• [The task]: What you return should be every line below, word for word, and none of the images.

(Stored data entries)
-- Opening Marker --
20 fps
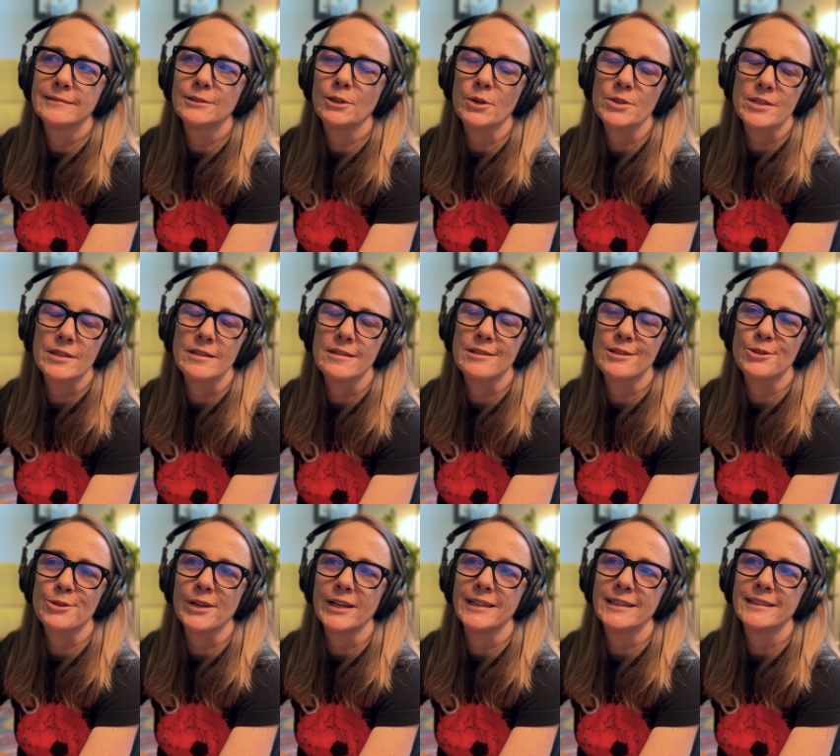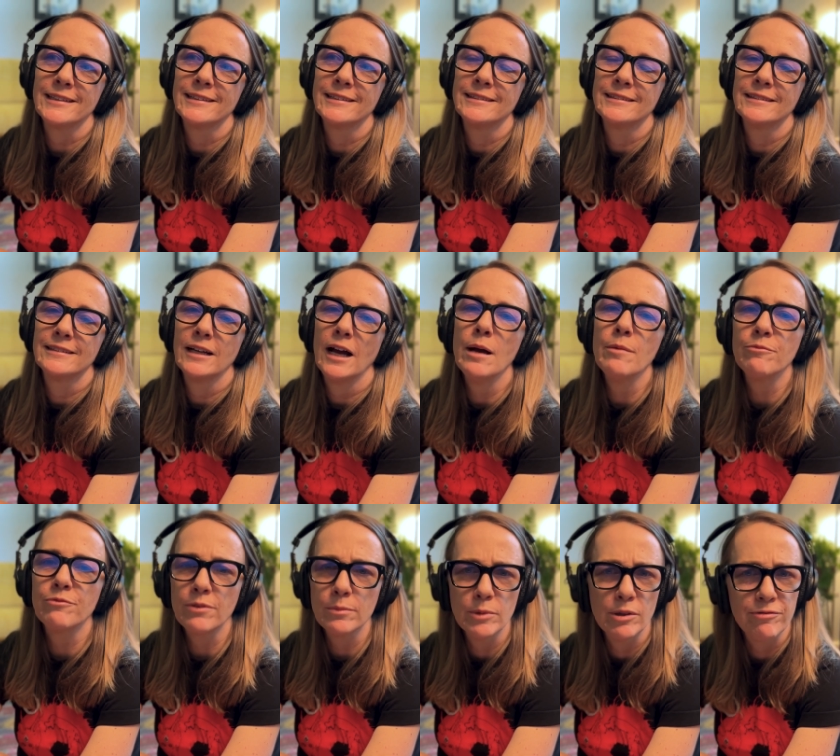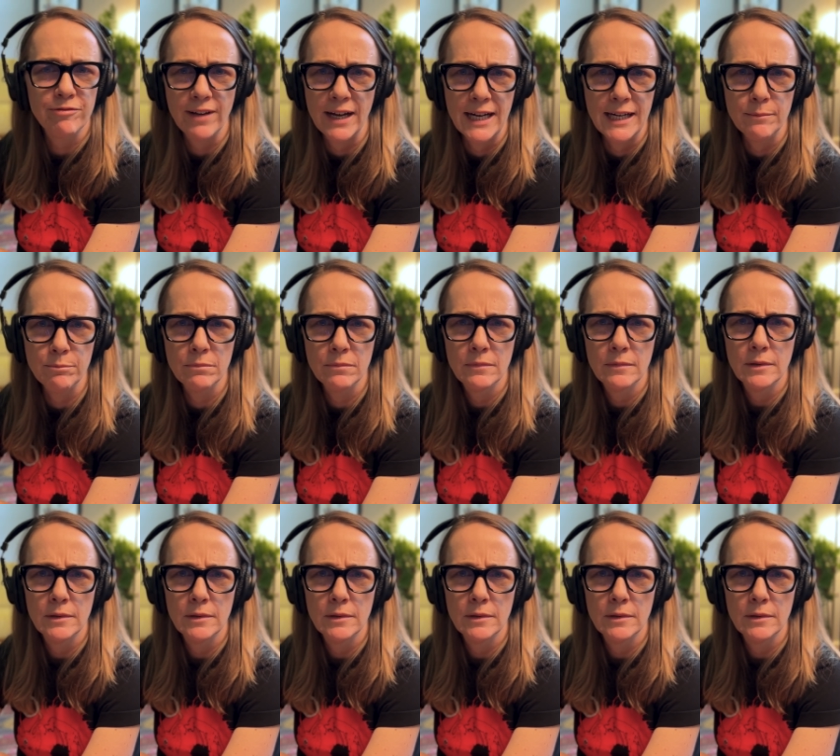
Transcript: Crossing the street. I'm from a farm.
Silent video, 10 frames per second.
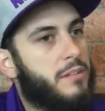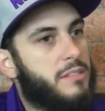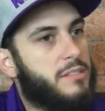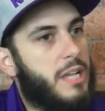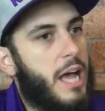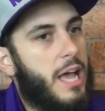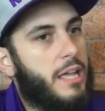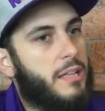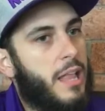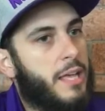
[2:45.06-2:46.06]
this guy.
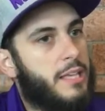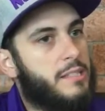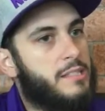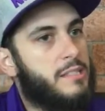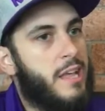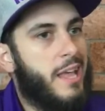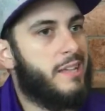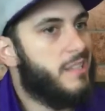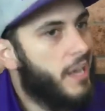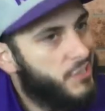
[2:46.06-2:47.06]
Like it's
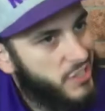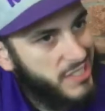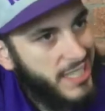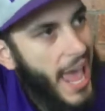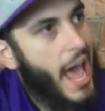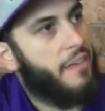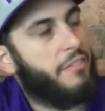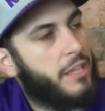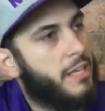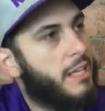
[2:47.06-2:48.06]
not just an
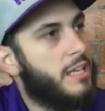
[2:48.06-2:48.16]
athlete.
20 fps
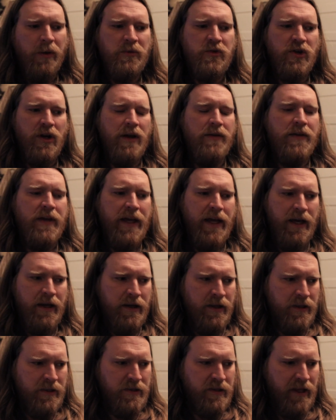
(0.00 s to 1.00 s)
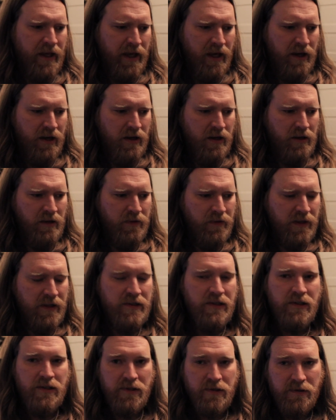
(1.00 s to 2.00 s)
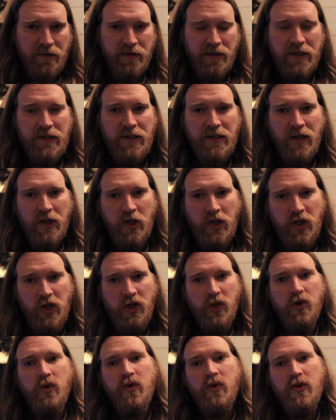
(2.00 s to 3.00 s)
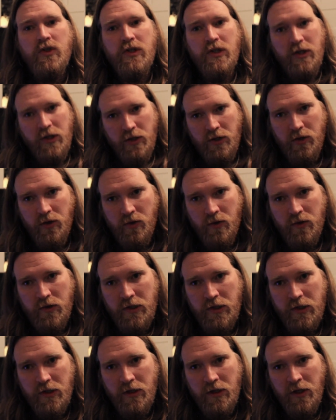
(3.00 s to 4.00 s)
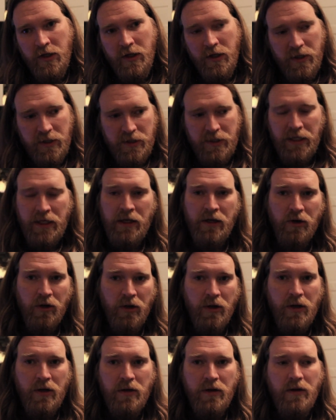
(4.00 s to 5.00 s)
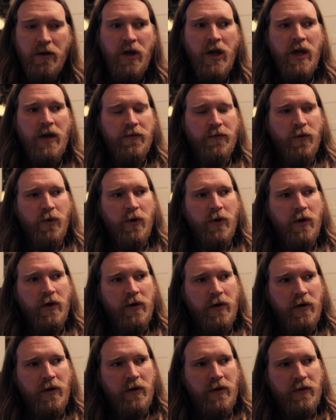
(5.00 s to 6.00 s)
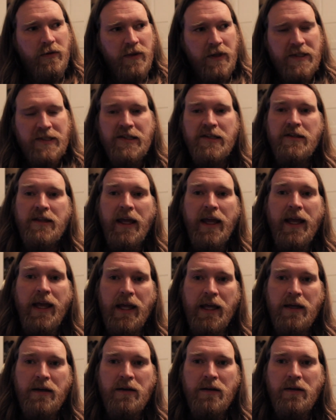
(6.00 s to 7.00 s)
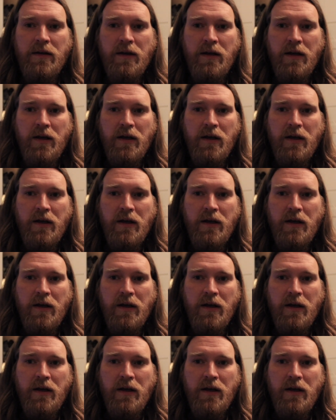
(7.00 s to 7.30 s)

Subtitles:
driving at is that this is a huge, huge deal for the state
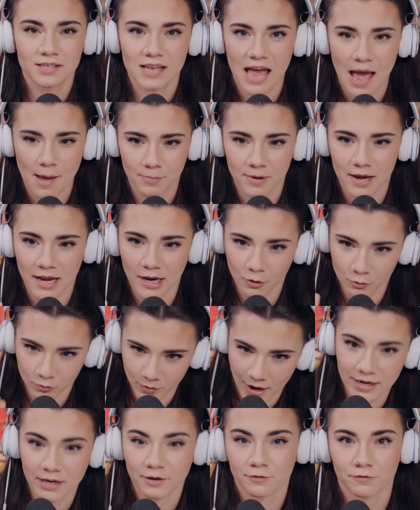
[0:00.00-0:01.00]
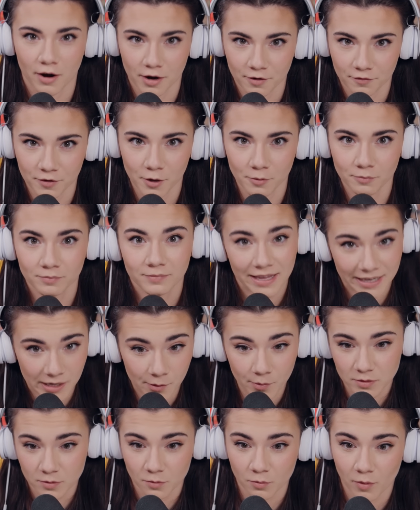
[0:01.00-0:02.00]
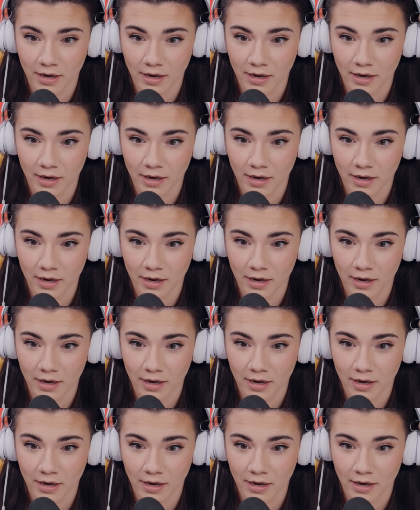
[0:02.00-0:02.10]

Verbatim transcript: is happening right in front of you, like it was with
-- Closing Marker --
• [Reply]:
20 fps
Transcript: Crossing the street. I'm from a farm.
Silent video, 10 frames per second.
[2:45.06-2:46.06]
this guy.
[2:46.06-2:47.06]
Like it's
[2:47.06-2:48.06]
not just an
[2:48.06-2:48.16]
athlete.
20 fps
(0.00 s to 1.00 s)
(1.00 s to 2.00 s)
(2.00 s to 3.00 s)
(3.00 s to 4.00 s)
(4.00 s to 5.00 s)
(5.00 s to 6.00 s)
(6.00 s to 7.00 s)
(7.00 s to 7.30 s)

Subtitles:
driving at is that this is a huge, huge deal for the state
[0:00.00-0:01.00]
[0:01.00-0:02.00]
[0:02.00-0:02.10]

Verbatim transcript: is happening right in front of you, like it was with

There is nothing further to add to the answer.